En un pequeño
libro extraordinario que se llama Lettres
à un jeune danseur, el famoso coreógrafo Maurice Béjart describe así la
relación de un bailarín con el espejo frente al que trabaja tantas horas cada
día: “Cuando entras en el estudio de danza, el espejo viene hacia ti, se pone a
tu lado, te aspira, te rodea, te devora. Tú eres feliz ante el espejo, crees
que te estás viendo en él. Pero el espejo te miente. La imagen que devuelve de
ti es la más engañosa, la más falaz, la más subjetiva. En el espejo solo ves lo
que quieres ver. Ese que ves en el espejo, no eres tú, nunca eres tú, sino lo
que tú quieres ser.”
Probablemente
eso mismo nos ocurre a los ciudadanos de a pie ante el espejo de nuestro propio
cuarto de baño cada mañana. Y por supuesto, nos ocurre al ver nuestro reflejo
en un escaparate al pasar, o en un charco de lluvia. Frente a cualquier espejo sonreímos,
para levantar a la vez el ánimo y las facciones.
Estos chiquillos
se están mirando también en un espejo. En su caso, de agua sucia en un campo de
refugiados del Congo.

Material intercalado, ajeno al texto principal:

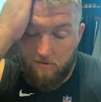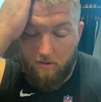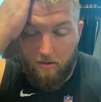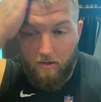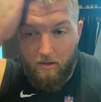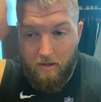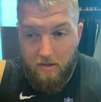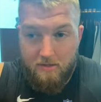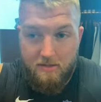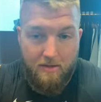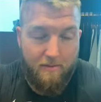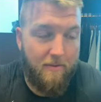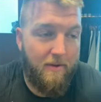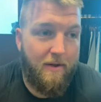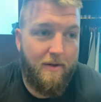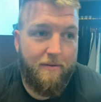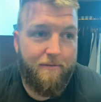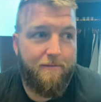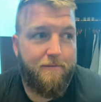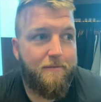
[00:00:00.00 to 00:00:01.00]
honestly, I
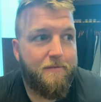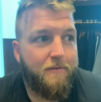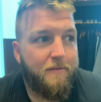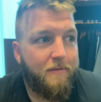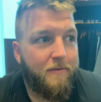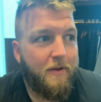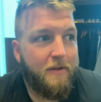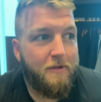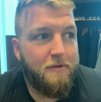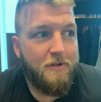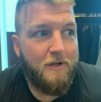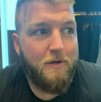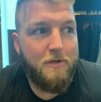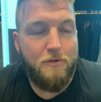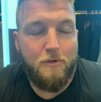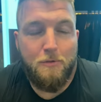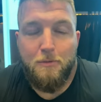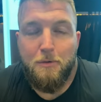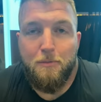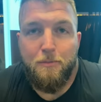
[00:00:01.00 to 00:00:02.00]
mean, I feel like there's always
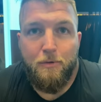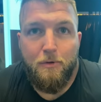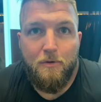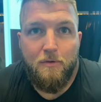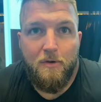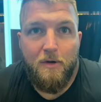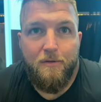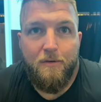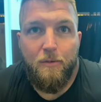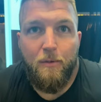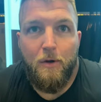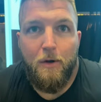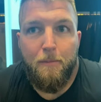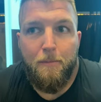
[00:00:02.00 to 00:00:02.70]
room to improve everywhere.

Ahí los tenemos, crecidos en el reflejo, con sus brazos
en jarras, bien derechos, dispuestos para afrontar el día, con el cielo azul
brillando sobre sus cabezas como un mensajero del mejor futuro. Ellos también
ven en el espejo a quienes quieren ver, por eso parecen vestidos, alimentados, protegidos.

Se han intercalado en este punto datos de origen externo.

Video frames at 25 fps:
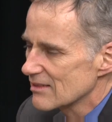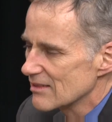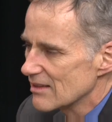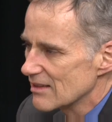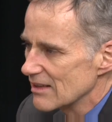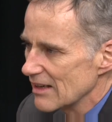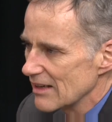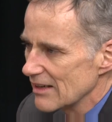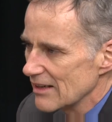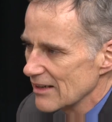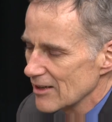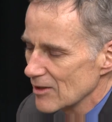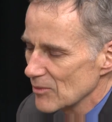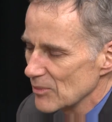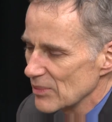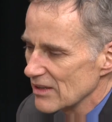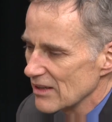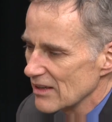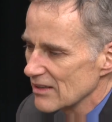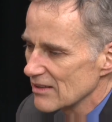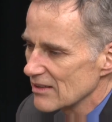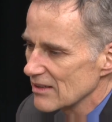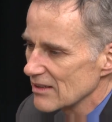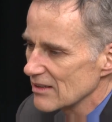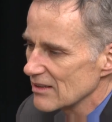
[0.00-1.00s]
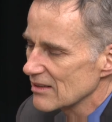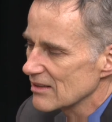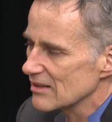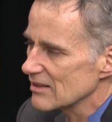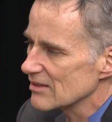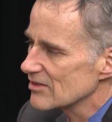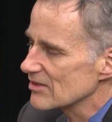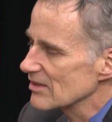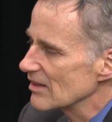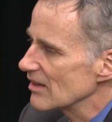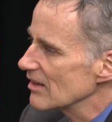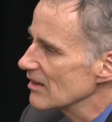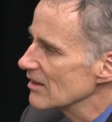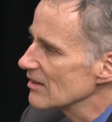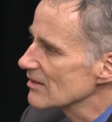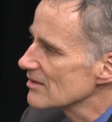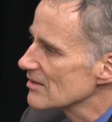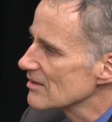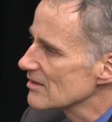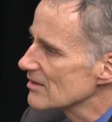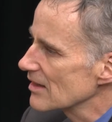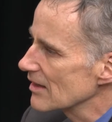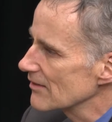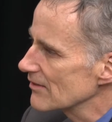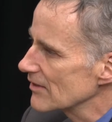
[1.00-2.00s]
there, but I think the challenge
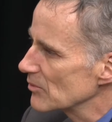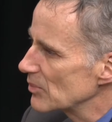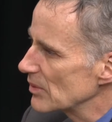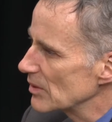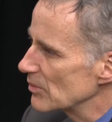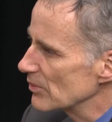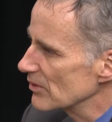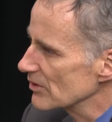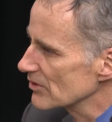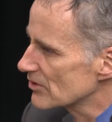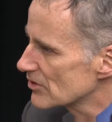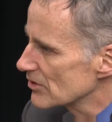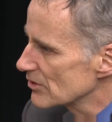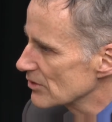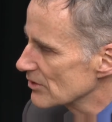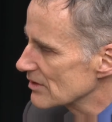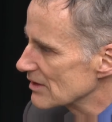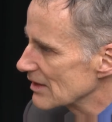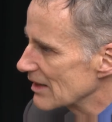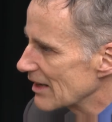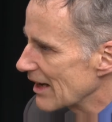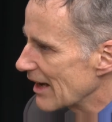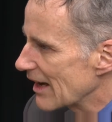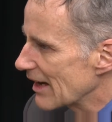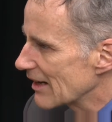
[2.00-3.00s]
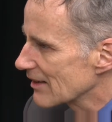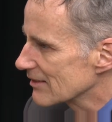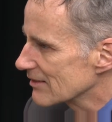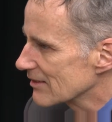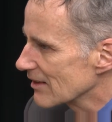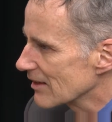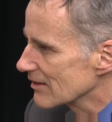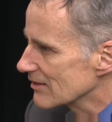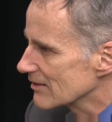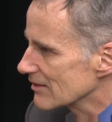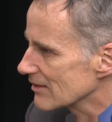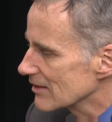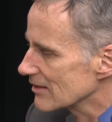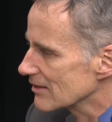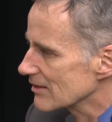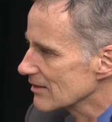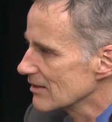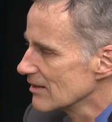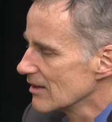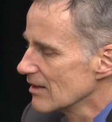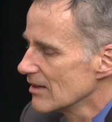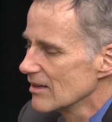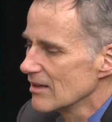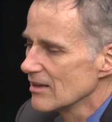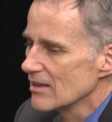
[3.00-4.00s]
is having people choose to access it.
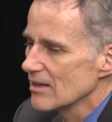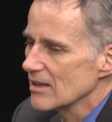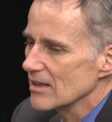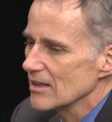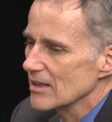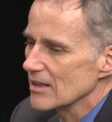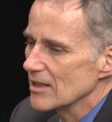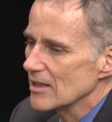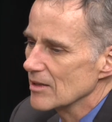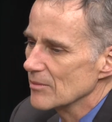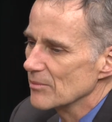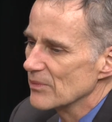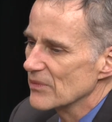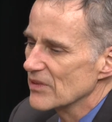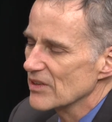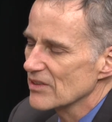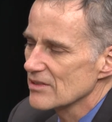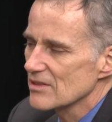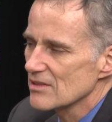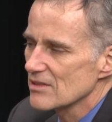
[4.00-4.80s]
Um, there's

Por eso no aparecen en el reflejo esos piececillos sucios, calzados con una
sola chancleta, los pies de un niño que tiene hambre y miedo.
Los seres
humanos nos fascinamos ante los espejos y tal vez por eso no terminamos de ser
quienes debiéramos ser. Seguimos viviendo como si amaneciera cada mañana una
sucesión infinita de días; como si no hubiera entre todos nosotros una conexión
universal; como si este campo de refugiados no fuera, sencillamente, el lugar
donde cada uno de nosotros pudo haber nacido; y sin comprender por qué no fue
así. Seguimos sin entender cuánto esfuerzo debemos aportar todos juntos para
que suceda eso de “Venga a nosotros Tu Reino”.